- _Task goal_:
Reproduce exactly the lines from the one containing "[3:16.99-3:17.99]" through the last line of the records below, both included. Leave out any pictures.

Records from a data collection:
::::

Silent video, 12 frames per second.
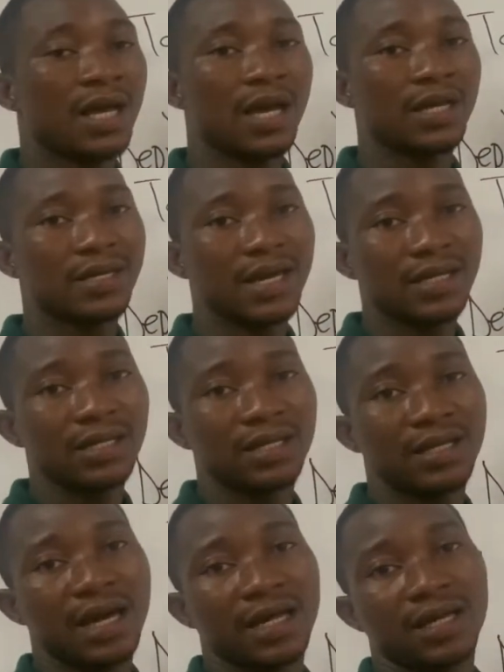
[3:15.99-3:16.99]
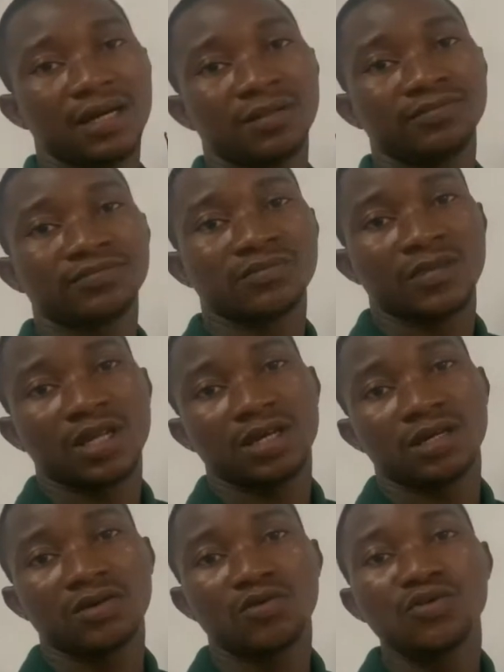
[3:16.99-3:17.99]
And then there are the
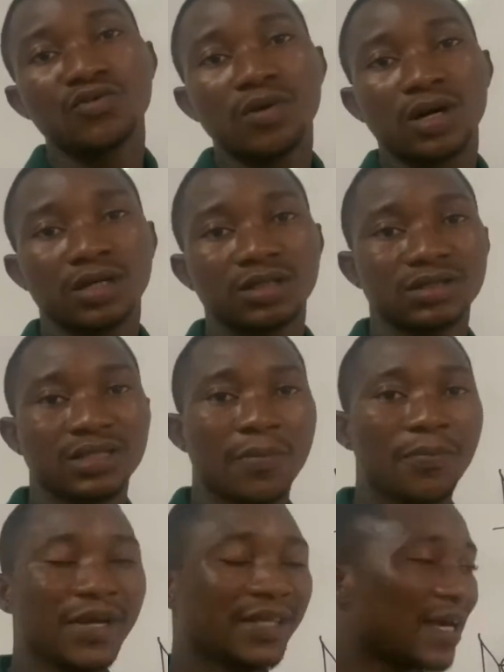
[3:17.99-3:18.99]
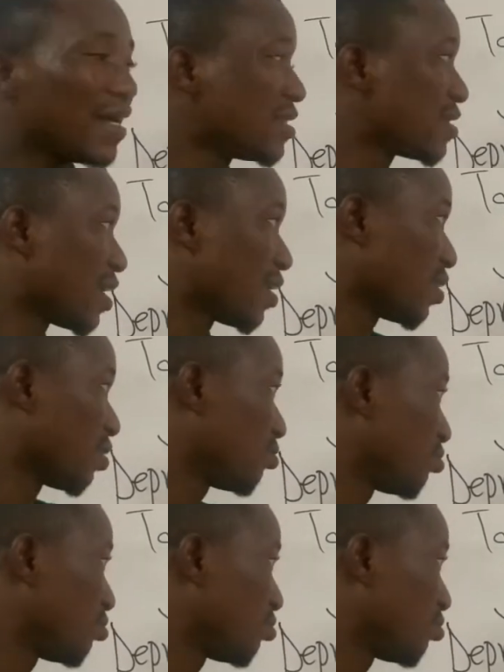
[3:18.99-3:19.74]
goodwill, the patents, and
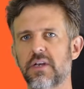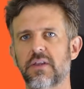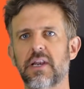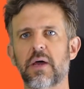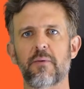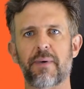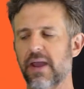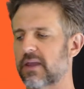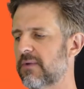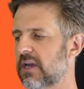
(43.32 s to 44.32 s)
at the lower
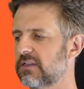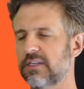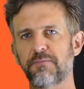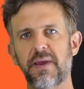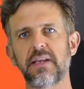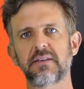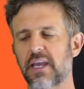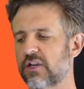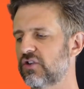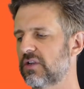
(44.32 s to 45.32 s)
back, okay, so this pink
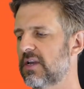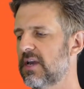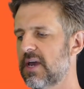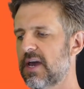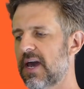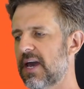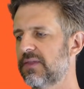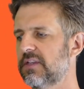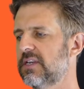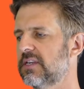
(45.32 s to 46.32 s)
section.
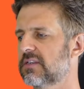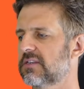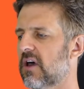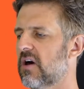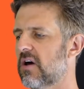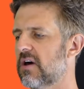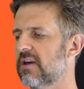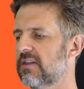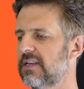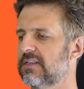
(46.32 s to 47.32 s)
And the discs are
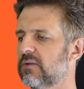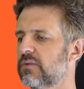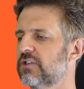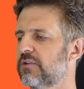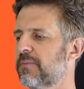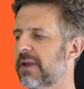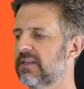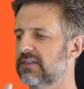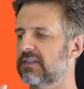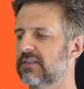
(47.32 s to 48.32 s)
these little
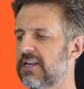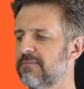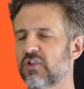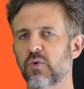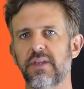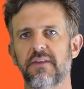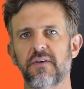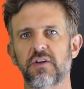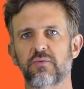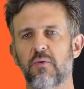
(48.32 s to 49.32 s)
spaces in between the
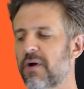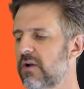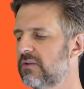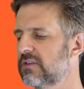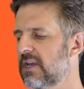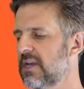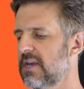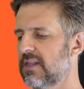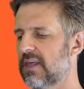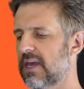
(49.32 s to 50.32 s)
vertebral bones.
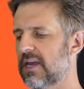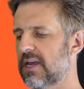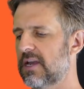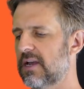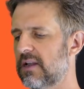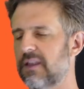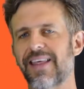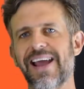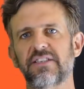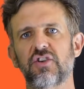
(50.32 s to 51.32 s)
They
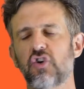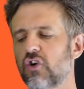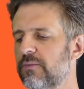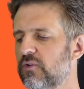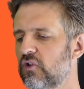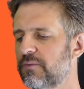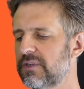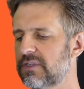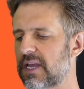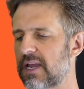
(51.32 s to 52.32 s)
act as shock
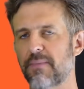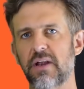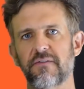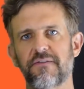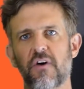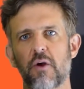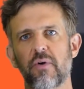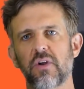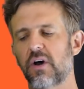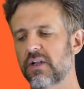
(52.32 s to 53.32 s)
absorbers, they're made of
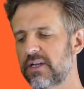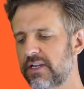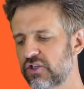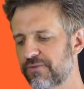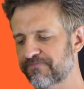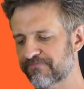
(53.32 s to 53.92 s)
fibrocartilage.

::::

- _Worked solution_:
[3:16.99-3:17.99]
And then there are the
[3:17.99-3:18.99]
[3:18.99-3:19.74]
goodwill, the patents, and
(43.32 s to 44.32 s)
at the lower
(44.32 s to 45.32 s)
back, okay, so this pink
(45.32 s to 46.32 s)
section.
(46.32 s to 47.32 s)
And the discs are
(47.32 s to 48.32 s)
these little
(48.32 s to 49.32 s)
spaces in between the
(49.32 s to 50.32 s)
vertebral bones.
(50.32 s to 51.32 s)
They
(51.32 s to 52.32 s)
act as shock
(52.32 s to 53.32 s)
absorbers, they're made of
(53.32 s to 53.92 s)
fibrocartilage.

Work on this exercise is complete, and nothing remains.